Goal of the exercise. Give back exactly the stretch of data below from the line holding "[0.00-0.90s]" through the line holding "[21.60-22.20s]", both ends included, and leave the remaining lines out.

☆ ☆ ☆ ☆ ☆

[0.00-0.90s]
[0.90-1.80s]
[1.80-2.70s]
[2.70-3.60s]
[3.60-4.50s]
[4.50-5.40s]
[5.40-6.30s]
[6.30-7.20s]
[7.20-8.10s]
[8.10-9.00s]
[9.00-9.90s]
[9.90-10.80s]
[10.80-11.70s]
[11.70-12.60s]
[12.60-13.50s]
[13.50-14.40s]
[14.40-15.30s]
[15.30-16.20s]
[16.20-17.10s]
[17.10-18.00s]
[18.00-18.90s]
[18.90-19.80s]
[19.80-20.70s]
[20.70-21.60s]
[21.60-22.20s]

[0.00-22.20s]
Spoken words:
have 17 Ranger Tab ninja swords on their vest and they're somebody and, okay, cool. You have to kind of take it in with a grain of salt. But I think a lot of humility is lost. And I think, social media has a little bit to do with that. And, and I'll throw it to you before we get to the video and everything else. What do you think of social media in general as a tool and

☆ ☆ ☆ ☆ ☆

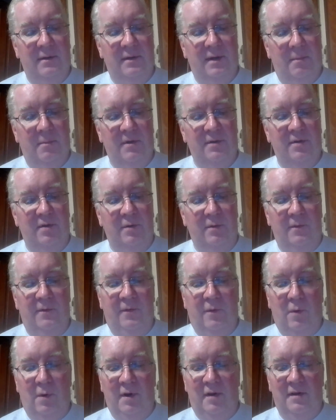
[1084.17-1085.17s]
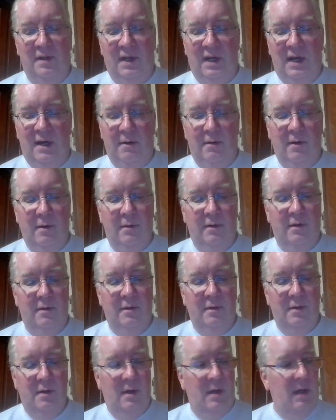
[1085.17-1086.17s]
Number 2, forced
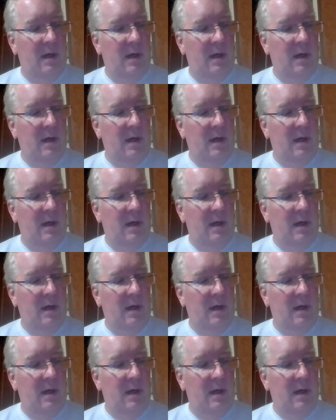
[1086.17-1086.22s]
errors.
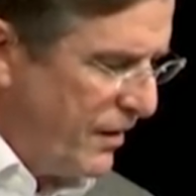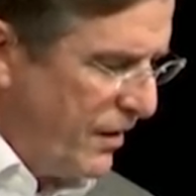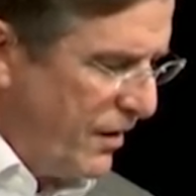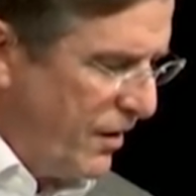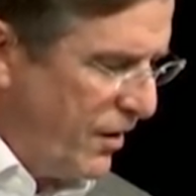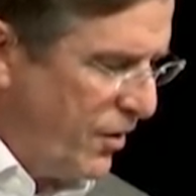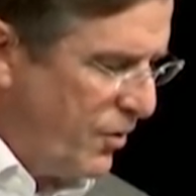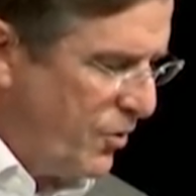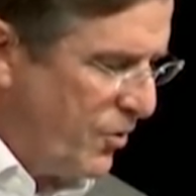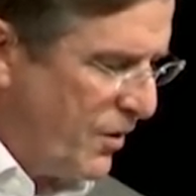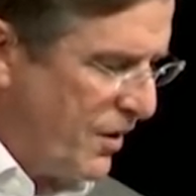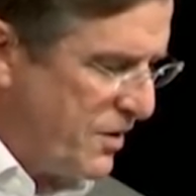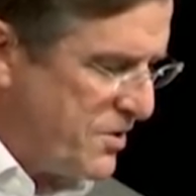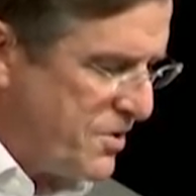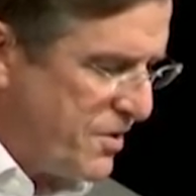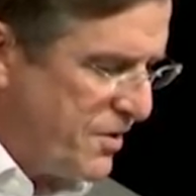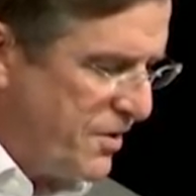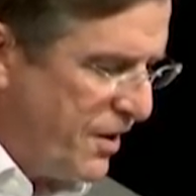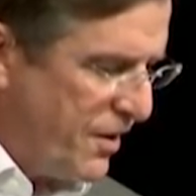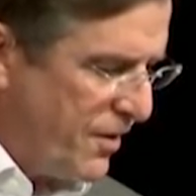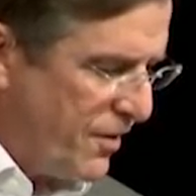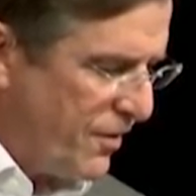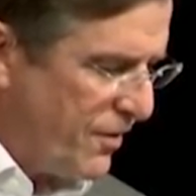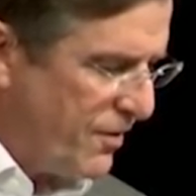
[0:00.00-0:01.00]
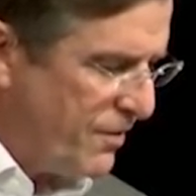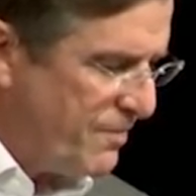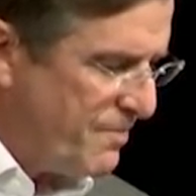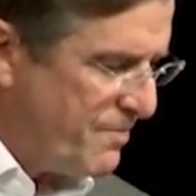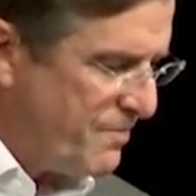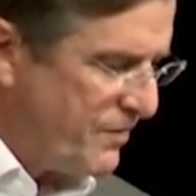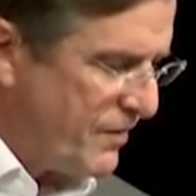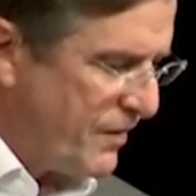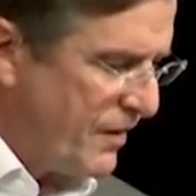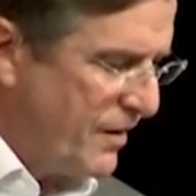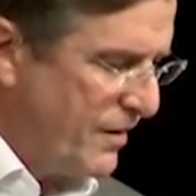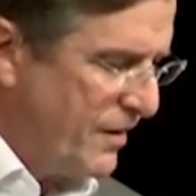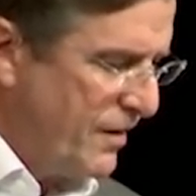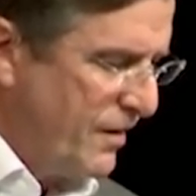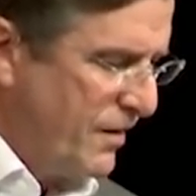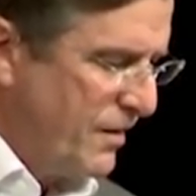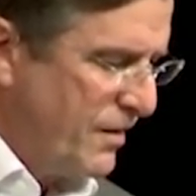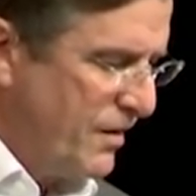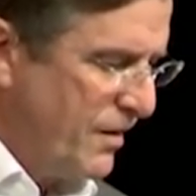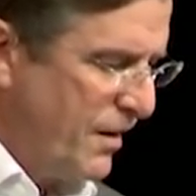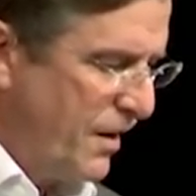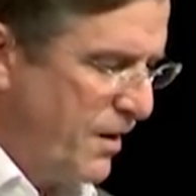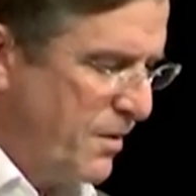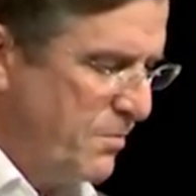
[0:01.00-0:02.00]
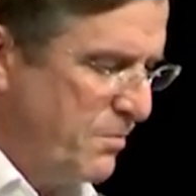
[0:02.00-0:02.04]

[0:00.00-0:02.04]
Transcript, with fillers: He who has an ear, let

☆ ☆ ☆ ☆ ☆

Written solution.
[0.00-0.90s]
[0.90-1.80s]
[1.80-2.70s]
[2.70-3.60s]
[3.60-4.50s]
[4.50-5.40s]
[5.40-6.30s]
[6.30-7.20s]
[7.20-8.10s]
[8.10-9.00s]
[9.00-9.90s]
[9.90-10.80s]
[10.80-11.70s]
[11.70-12.60s]
[12.60-13.50s]
[13.50-14.40s]
[14.40-15.30s]
[15.30-16.20s]
[16.20-17.10s]
[17.10-18.00s]
[18.00-18.90s]
[18.90-19.80s]
[19.80-20.70s]
[20.70-21.60s]
[21.60-22.20s]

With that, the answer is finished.